* **Exercise**:
Your copy must hold every line of the records word for word. It must hold no pictures.
━━━━━ Material supplied
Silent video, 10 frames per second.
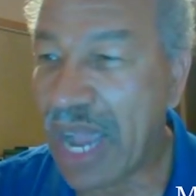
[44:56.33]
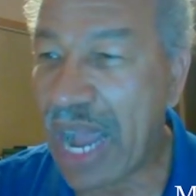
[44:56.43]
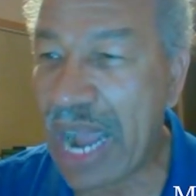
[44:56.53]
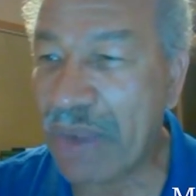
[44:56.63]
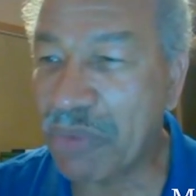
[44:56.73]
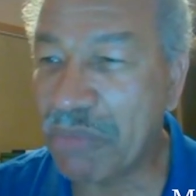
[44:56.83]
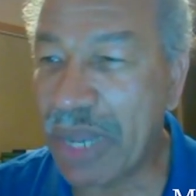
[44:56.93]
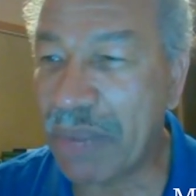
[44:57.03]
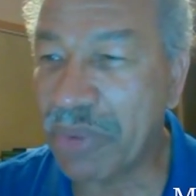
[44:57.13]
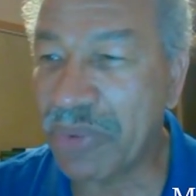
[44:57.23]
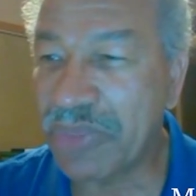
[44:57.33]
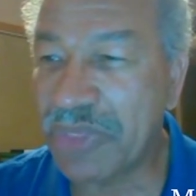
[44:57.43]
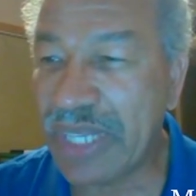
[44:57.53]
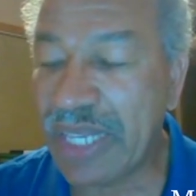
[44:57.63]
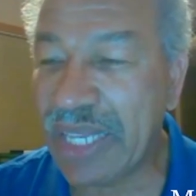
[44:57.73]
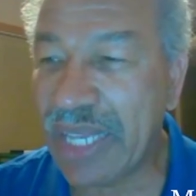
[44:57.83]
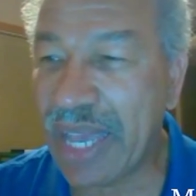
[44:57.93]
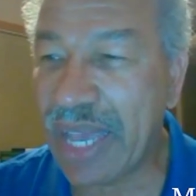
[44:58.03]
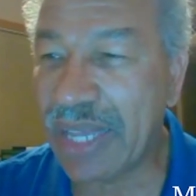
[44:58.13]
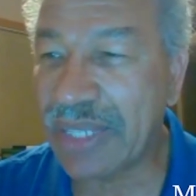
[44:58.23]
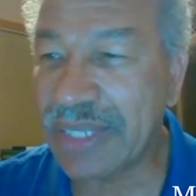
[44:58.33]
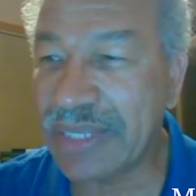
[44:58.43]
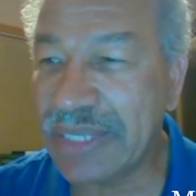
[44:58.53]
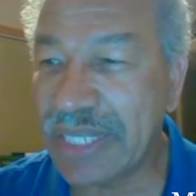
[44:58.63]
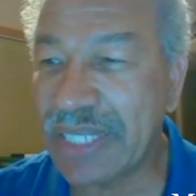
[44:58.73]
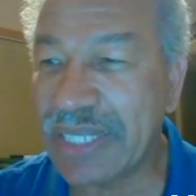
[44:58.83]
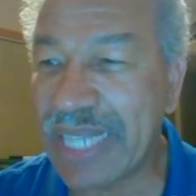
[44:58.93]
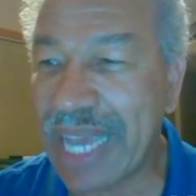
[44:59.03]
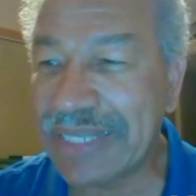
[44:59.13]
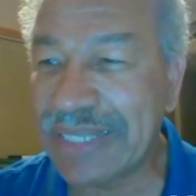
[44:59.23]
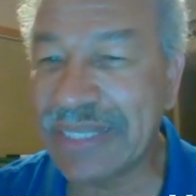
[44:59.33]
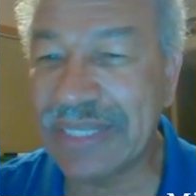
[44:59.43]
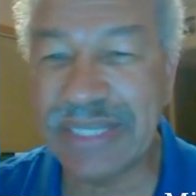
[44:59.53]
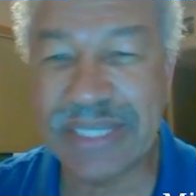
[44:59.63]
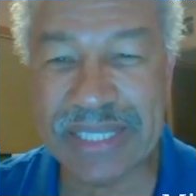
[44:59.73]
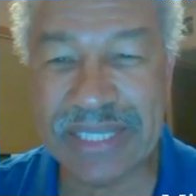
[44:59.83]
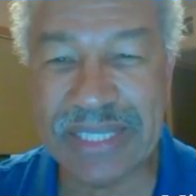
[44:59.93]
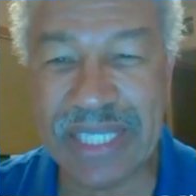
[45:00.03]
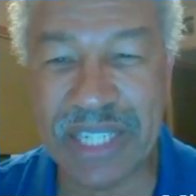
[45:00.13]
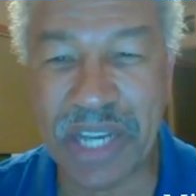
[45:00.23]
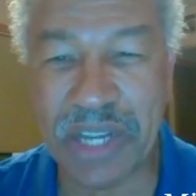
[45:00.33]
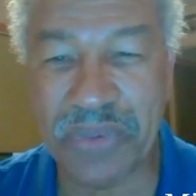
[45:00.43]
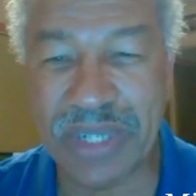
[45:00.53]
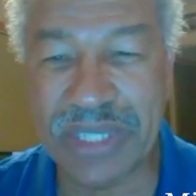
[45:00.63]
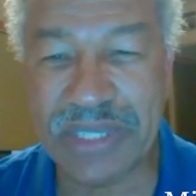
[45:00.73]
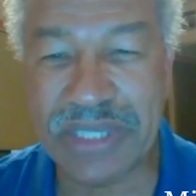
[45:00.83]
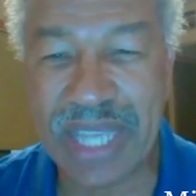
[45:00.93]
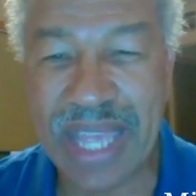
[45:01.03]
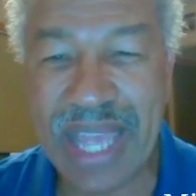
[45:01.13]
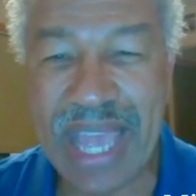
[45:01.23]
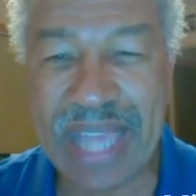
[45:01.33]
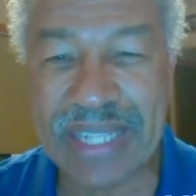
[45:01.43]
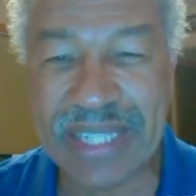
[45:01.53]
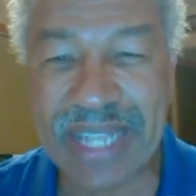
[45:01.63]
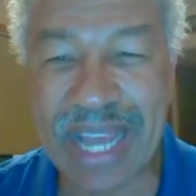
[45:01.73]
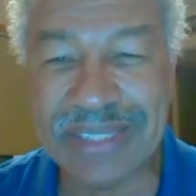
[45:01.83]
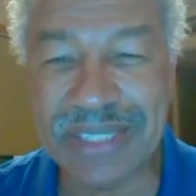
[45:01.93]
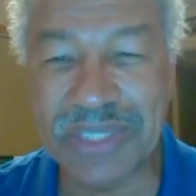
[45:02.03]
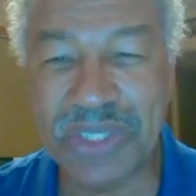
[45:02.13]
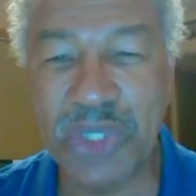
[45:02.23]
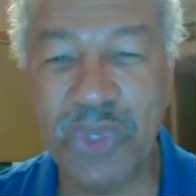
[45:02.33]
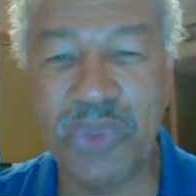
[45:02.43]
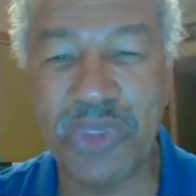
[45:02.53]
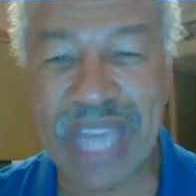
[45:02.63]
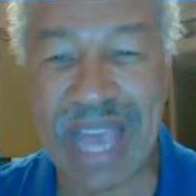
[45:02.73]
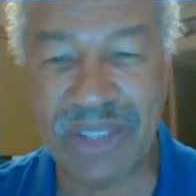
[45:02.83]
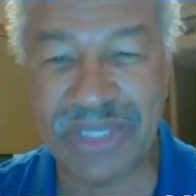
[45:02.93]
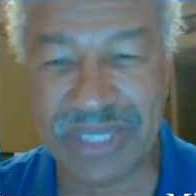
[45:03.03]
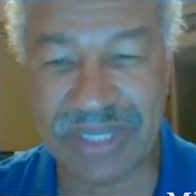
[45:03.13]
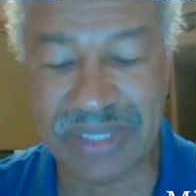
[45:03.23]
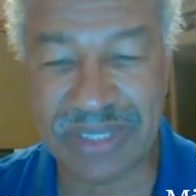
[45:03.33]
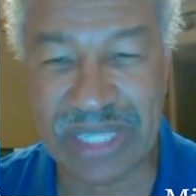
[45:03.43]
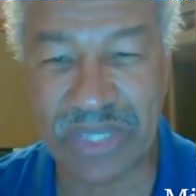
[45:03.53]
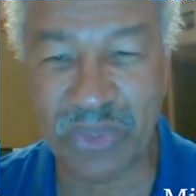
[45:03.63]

I remember let's see, the Datsun 1600s and the Datsun 2000s. And the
━━━━━━━━━━
* **Final answer**:
Silent video, 10 frames per second.
[44:56.33]
[44:56.43]
[44:56.53]
[44:56.63]
[44:56.73]
[44:56.83]
[44:56.93]
[44:57.03]
[44:57.13]
[44:57.23]
[44:57.33]
[44:57.43]
[44:57.53]
[44:57.63]
[44:57.73]
[44:57.83]
[44:57.93]
[44:58.03]
[44:58.13]
[44:58.23]
[44:58.33]
[44:58.43]
[44:58.53]
[44:58.63]
[44:58.73]
[44:58.83]
[44:58.93]
[44:59.03]
[44:59.13]
[44:59.23]
[44:59.33]
[44:59.43]
[44:59.53]
[44:59.63]
[44:59.73]
[44:59.83]
[44:59.93]
[45:00.03]
[45:00.13]
[45:00.23]
[45:00.33]
[45:00.43]
[45:00.53]
[45:00.63]
[45:00.73]
[45:00.83]
[45:00.93]
[45:01.03]
[45:01.13]
[45:01.23]
[45:01.33]
[45:01.43]
[45:01.53]
[45:01.63]
[45:01.73]
[45:01.83]
[45:01.93]
[45:02.03]
[45:02.13]
[45:02.23]
[45:02.33]
[45:02.43]
[45:02.53]
[45:02.63]
[45:02.73]
[45:02.83]
[45:02.93]
[45:03.03]
[45:03.13]
[45:03.23]
[45:03.33]
[45:03.43]
[45:03.53]
[45:03.63]

I remember let's see, the Datsun 1600s and the Datsun 2000s. And the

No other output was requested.